I’m not an expert on the history of the web and libraries, but this seems to be spot on to me. The notion that traditional library assets (bibliographic resources like catalog records, name/subject authority records, holdings records, etc.) can be made available directly on the web as machine readable data is the real promise of linked-data for libraries. It feels like we’re at an inflexion point like the one where libraries realized their catalogs could be made available on the web. The web-opac allowed there to be links between say bibliographic records and subject headings, which could be expressed in HTML for people to traverse. But now we can express these links explicitly in a machine readable way, for automated agents to traverse. If you (like Roy Tennant) are skeptical of the value in this ask yourself how companies like Google were able to build up their most valuable asset, their index of the web. They used the open architecture of the web, to walk the links between resources. Imagine if we could allow people to do the same with our data? To gather say a union catalog of Sweden by crawling it’s member libraries catalogs, and periodically updating them with HTTP GET for that resource?

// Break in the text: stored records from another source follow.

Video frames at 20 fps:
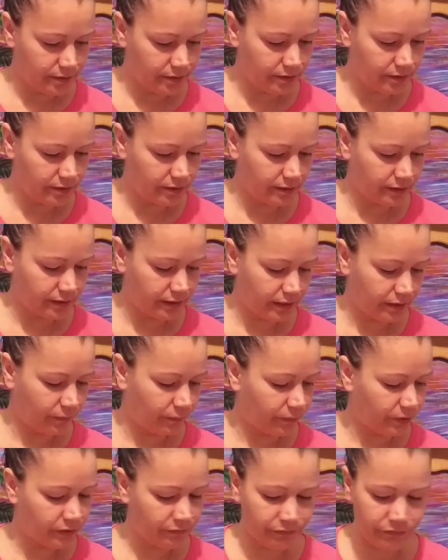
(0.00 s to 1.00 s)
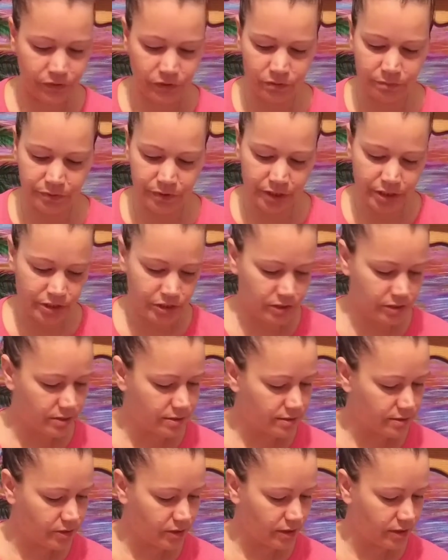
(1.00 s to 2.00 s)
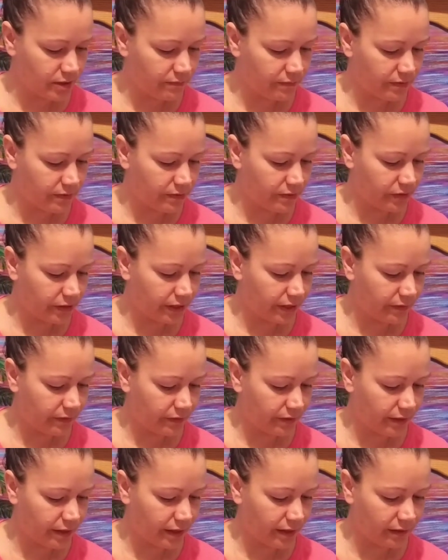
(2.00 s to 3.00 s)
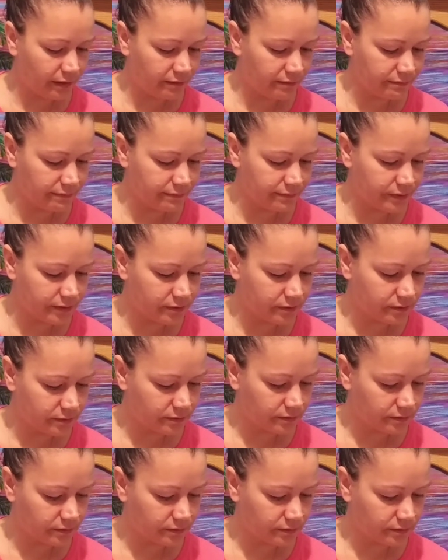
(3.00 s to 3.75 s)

You could have got one of two brushes. You could have either got the e.l.f.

Martin’s main point is that a lot of valuable effort has gone into vocabulary development like DublinCore, MODS etc, and even some on the distribution of descriptions using these vocabularies using OAI-PMH. But the real exciting part IMHO is giving these resources URLs, and linking them together…much as the web of documents is linked together. I agree with Martin, this is new territory, that really combines what librarians and web-technologists do best. I’m looking forward to meeting Martin at DC2008, where hopefully we can do a linked-data BOF or something.













3 Comments
Not to be a monkey on your back (he says, as he clambers on for another ride), but I don’t think you’ve yet met my challenge. That is, what problem does this solve and how does it work better than anything previous? As far as I can tell you’ve solved a problem (aggregating data) that was solved back when you could pack a VW bus with mag tapes. What is so useful about this that will have people sit up and saying “Yeah! I WANT me one of those?”
@royt ok, I honestly didn’t think you’d think I had met your challenge :-) I’d need another blog post to talk about why I think aggregating resources in this way (web harvesting) is superior to mag tapes in a VW bus. I would’ve thought it was self-evident, but there you go… A better comparison, I think would be with OAI-PMH. Do you think OAI-PMH is useful?

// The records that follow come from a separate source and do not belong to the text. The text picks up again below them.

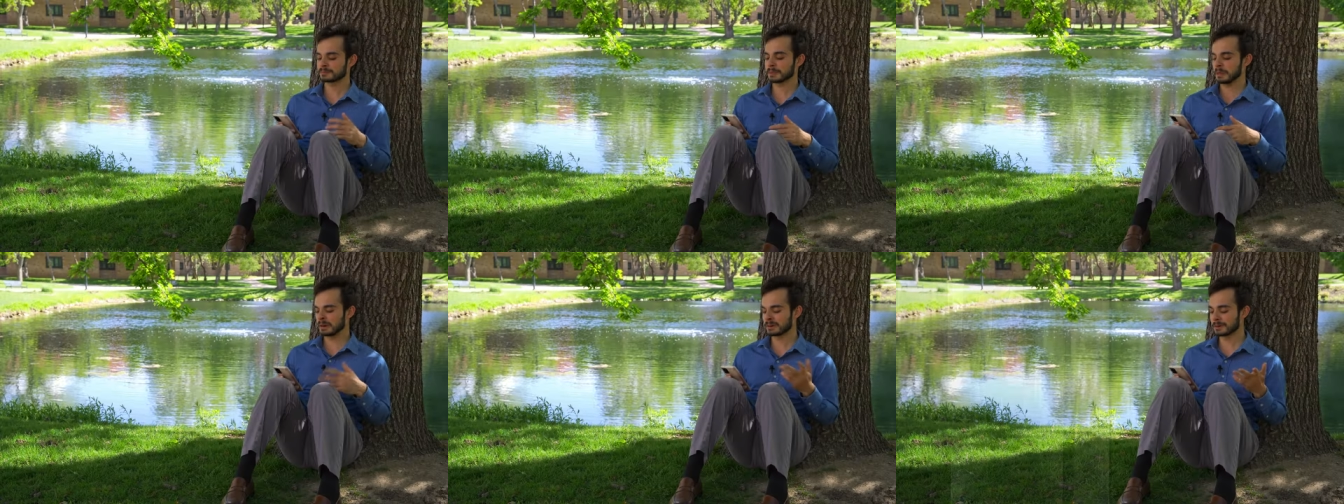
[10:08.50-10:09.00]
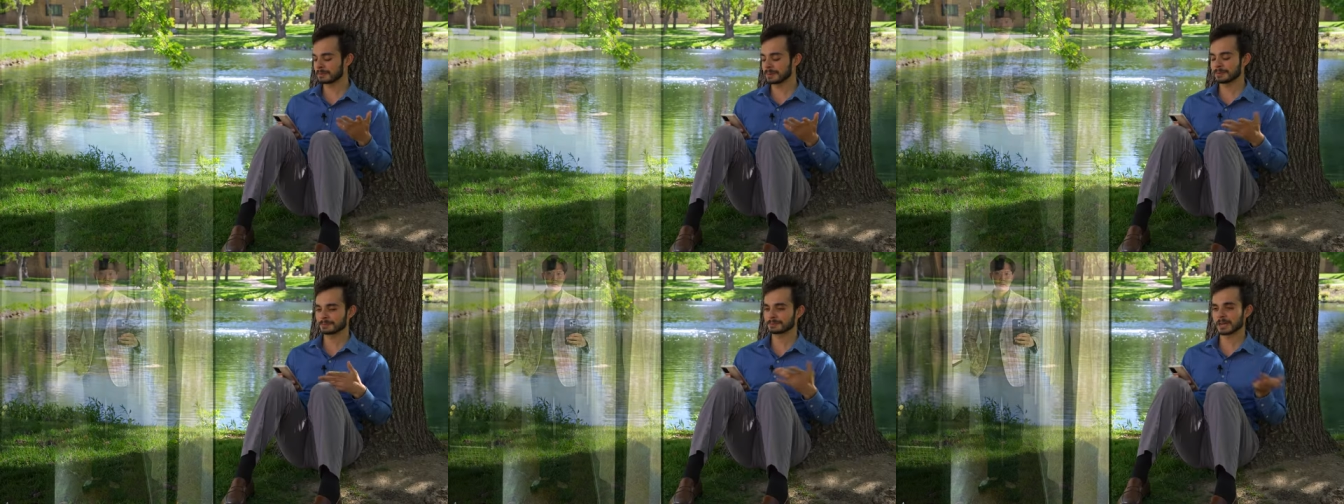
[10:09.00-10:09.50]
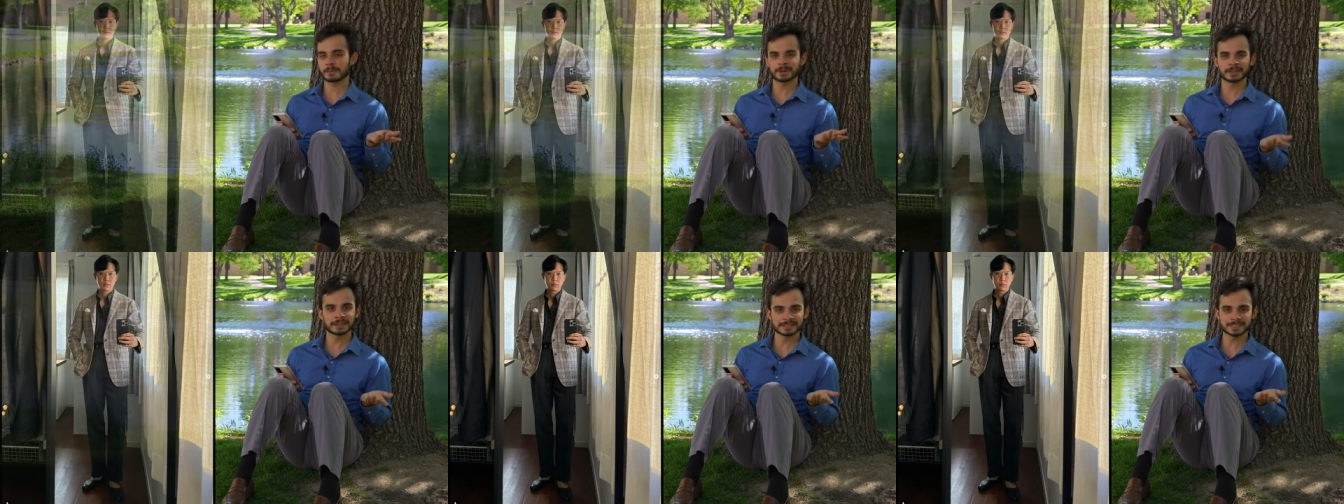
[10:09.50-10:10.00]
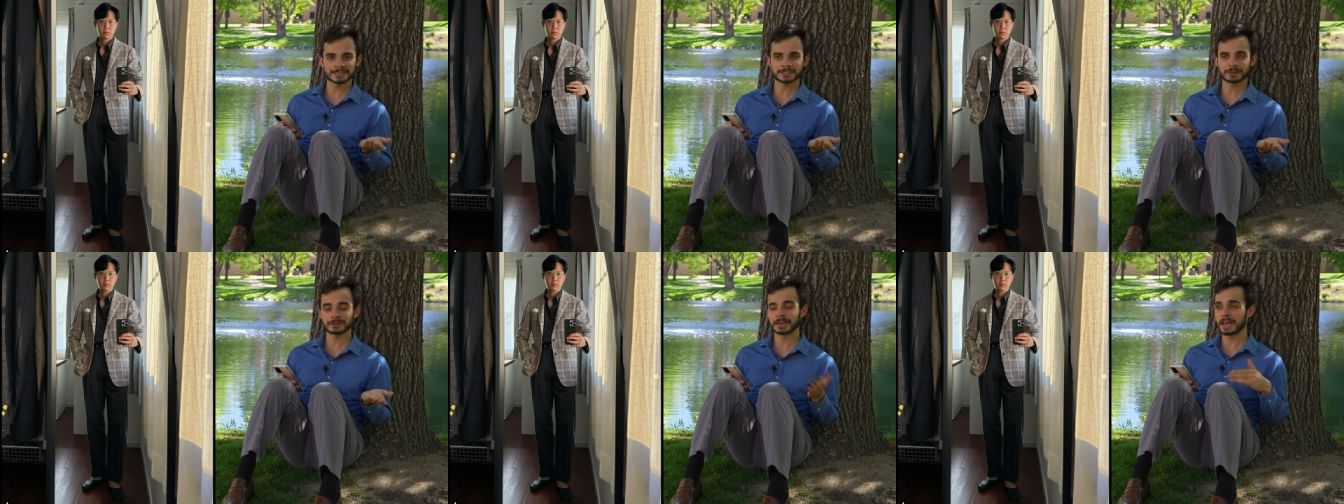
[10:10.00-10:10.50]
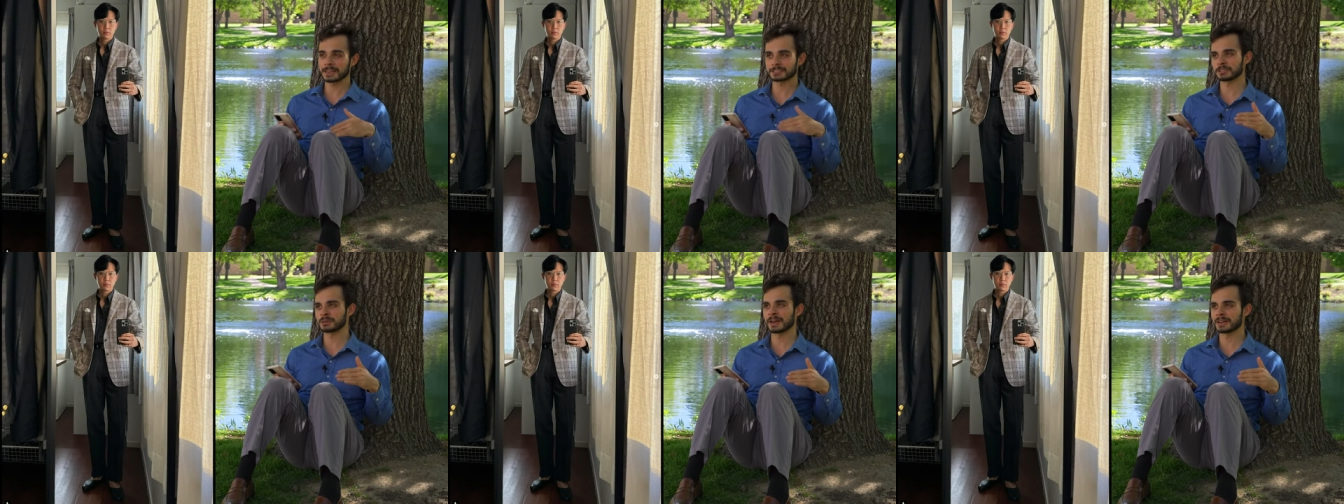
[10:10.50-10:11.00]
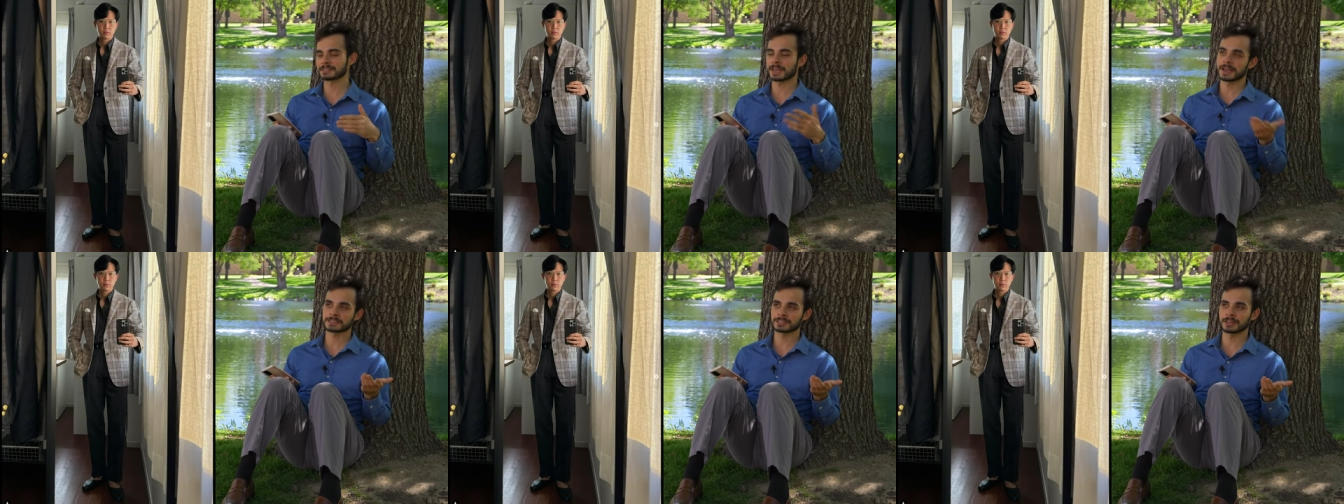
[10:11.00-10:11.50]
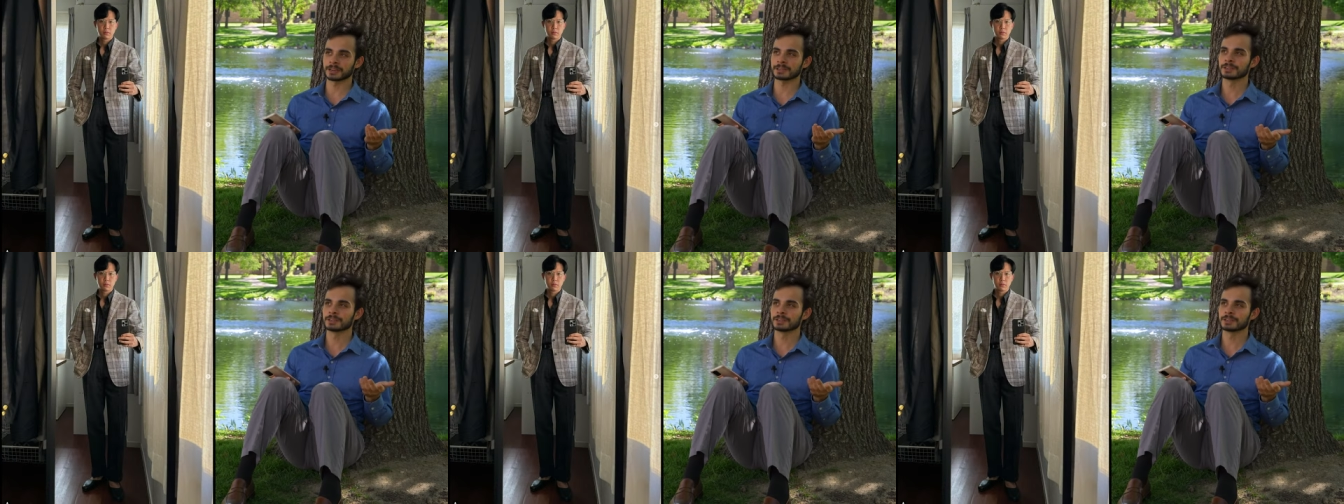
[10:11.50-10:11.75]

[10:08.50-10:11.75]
I don't know, maybe I'm not making any sense here. I'm kind of asking you guys as like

The point I’m trying to make about your specific demonstration can be equally made with OAI-PMH. Both that protocol and your technique have the same problem: they are a good way to aggregate _unique_ records, but they will always be flawed when aggregating records for commonly held items. This is because variations in those records are much easier to deal with in a batch mode over time than dynamically. Ask anyone who has ever had to create and maintain a union catalog. This is why I don’t find this demonstration a compelling of linked data, as fun as it may have been to be asleep while the catalog was being sucked down — which as you point out could have been done via OAI-PMH as well. Solve a problem that many of us have in a more effective way than before and you may have something. Without that, why should we care?